Les changements d’affectation des terres sont à l’origine de plus de 30 pour cent des nouvelles maladies qui ont surgi depuis 1960

Les données sont limitées (aucun ensemble de données n’est disponible à l’échelle mondiale) et les risques de maladies infectieuses émergentes liés aux écosystèmes forestiers sont peu étudiés, mais on sait que le recul de la forêt a des effets négatifs directs et indirects sur la santé humaine. Les travaux de recherche portent généralement sur un petit nombre de maladies spécifiques (et sur des réservoirs ou des hôtes connus), et ne visent pas à comprendre pleinement toutes les interactions en jeu dans un écosystème entre les hôtes, les pathogènes et l’environnement. Il n’en reste pas moins que la majorité (60 pour cent) des maladies infectieuses émergentes sont causées par des agents pathogènes d’origine animale (maladies zoonotiques), et près des trois quarts (71,8 pour cent) des maladies zoonotiques ont pour origine la faune sauvage29. Les modifications subies par les territoires et la perte de biodiversité entraînent des changements majeurs dans l’écologie des agents pathogènes, ainsi que dans les habitats et les espèces sauvages qui leur servent d’hôtes et de réservoirs, ce qui modifie la dynamique des maladies. En outre, ces changements ont tendance à rapprocher physiquement les populations des agents pathogènes, et de plus, le commerce des espèces sauvages peut introduire des agents pathogènes dans la population humaine. Les changements d’affectation des terres (notamment la déforestation, la création d’établissements humains dans des habitats essentiellement sauvages, l’extension des cultures et de l’élevage, et l’urbanisation) sont un facteur important de pandémie au niveau mondial. D’après les estimations, ils ont provoqué l’apparition de plus de 30 pour cent des nouvelles maladies recensées depuis 196030.

La déforestation et le morcellement des forêts rapprochent aussi les populations et les élevages de la faune et de la flore sauvages, ce qui accroît les conflits entre humains et espèces sauvages et le risque de transmission de maladies. La déforestation est un facteur important de la propagation des maladies à transmission vectorielle (c’est-à-dire des maladies qui, comme le paludisme, sont transmises par des espèces vectrices entre des espèces sensibles)31. Une étude récente a montré que, sur quelque 250 maladies infectieuses émergentes considérées, 15 pour cent avaient un lien avec la forêt32, dont plusieurs (par exemple le virus Ébola et le virus de l’immunodéficience humaine/syndrome d’immunodéficience acquise) ont un effet dévastateur sur la santé humaine et sur les activités économiques. La déforestation, en particulier dans les régions tropicales, s’accompagne d’une augmentation des maladies infectieuses – dengue, paludisme et fièvre jaune notamment33.
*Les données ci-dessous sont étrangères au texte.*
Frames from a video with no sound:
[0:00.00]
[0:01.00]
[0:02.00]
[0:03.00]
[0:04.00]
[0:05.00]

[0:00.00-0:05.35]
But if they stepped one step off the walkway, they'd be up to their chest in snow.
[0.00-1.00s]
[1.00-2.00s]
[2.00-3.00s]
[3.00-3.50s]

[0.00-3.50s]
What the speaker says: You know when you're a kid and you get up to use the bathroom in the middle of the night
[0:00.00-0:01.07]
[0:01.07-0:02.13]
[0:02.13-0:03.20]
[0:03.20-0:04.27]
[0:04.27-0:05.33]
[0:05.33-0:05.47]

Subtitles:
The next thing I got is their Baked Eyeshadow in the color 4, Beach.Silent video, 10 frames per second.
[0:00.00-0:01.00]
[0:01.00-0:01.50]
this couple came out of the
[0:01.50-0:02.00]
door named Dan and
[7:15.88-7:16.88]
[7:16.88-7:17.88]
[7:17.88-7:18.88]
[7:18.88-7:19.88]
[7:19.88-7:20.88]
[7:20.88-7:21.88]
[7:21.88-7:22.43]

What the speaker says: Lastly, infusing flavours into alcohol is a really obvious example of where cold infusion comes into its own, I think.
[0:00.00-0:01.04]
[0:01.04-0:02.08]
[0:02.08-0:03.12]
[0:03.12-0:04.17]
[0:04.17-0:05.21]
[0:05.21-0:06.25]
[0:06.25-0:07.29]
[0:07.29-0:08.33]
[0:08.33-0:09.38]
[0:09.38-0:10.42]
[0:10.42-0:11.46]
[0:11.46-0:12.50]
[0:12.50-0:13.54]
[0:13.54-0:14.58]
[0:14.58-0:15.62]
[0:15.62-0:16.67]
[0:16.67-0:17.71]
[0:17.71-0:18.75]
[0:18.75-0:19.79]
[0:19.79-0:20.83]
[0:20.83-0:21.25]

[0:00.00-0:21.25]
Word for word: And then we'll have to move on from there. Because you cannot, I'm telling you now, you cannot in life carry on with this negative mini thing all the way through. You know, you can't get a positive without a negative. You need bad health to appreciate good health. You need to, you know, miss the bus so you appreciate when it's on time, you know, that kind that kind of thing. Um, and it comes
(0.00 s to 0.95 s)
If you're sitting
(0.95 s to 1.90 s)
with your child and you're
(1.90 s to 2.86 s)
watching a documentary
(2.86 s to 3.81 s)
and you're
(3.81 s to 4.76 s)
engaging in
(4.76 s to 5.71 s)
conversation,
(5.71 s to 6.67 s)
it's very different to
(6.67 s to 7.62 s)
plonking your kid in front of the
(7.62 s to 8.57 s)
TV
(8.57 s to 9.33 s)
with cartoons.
La maladie à virus Ébola, identifiée chez l’homme pour la première fois en 1976 en Afrique subsaharienne, qui aurait fait plus de 11 000 victimes en Afrique de l’Ouest pendant l’épidémie de 2014-2016, a été associée à une rapide avancée du défrichage: en étudiant l’évolution du couvert végétal et les données épidémiologiques récentes, les chercheurs ont constaté qu’une épidémie d’Ébola a plus de chances de survenir dans les zones où le couvert forestier a été fragmenté par la déforestation, généralement dans les deux ans qui suivent34, 35.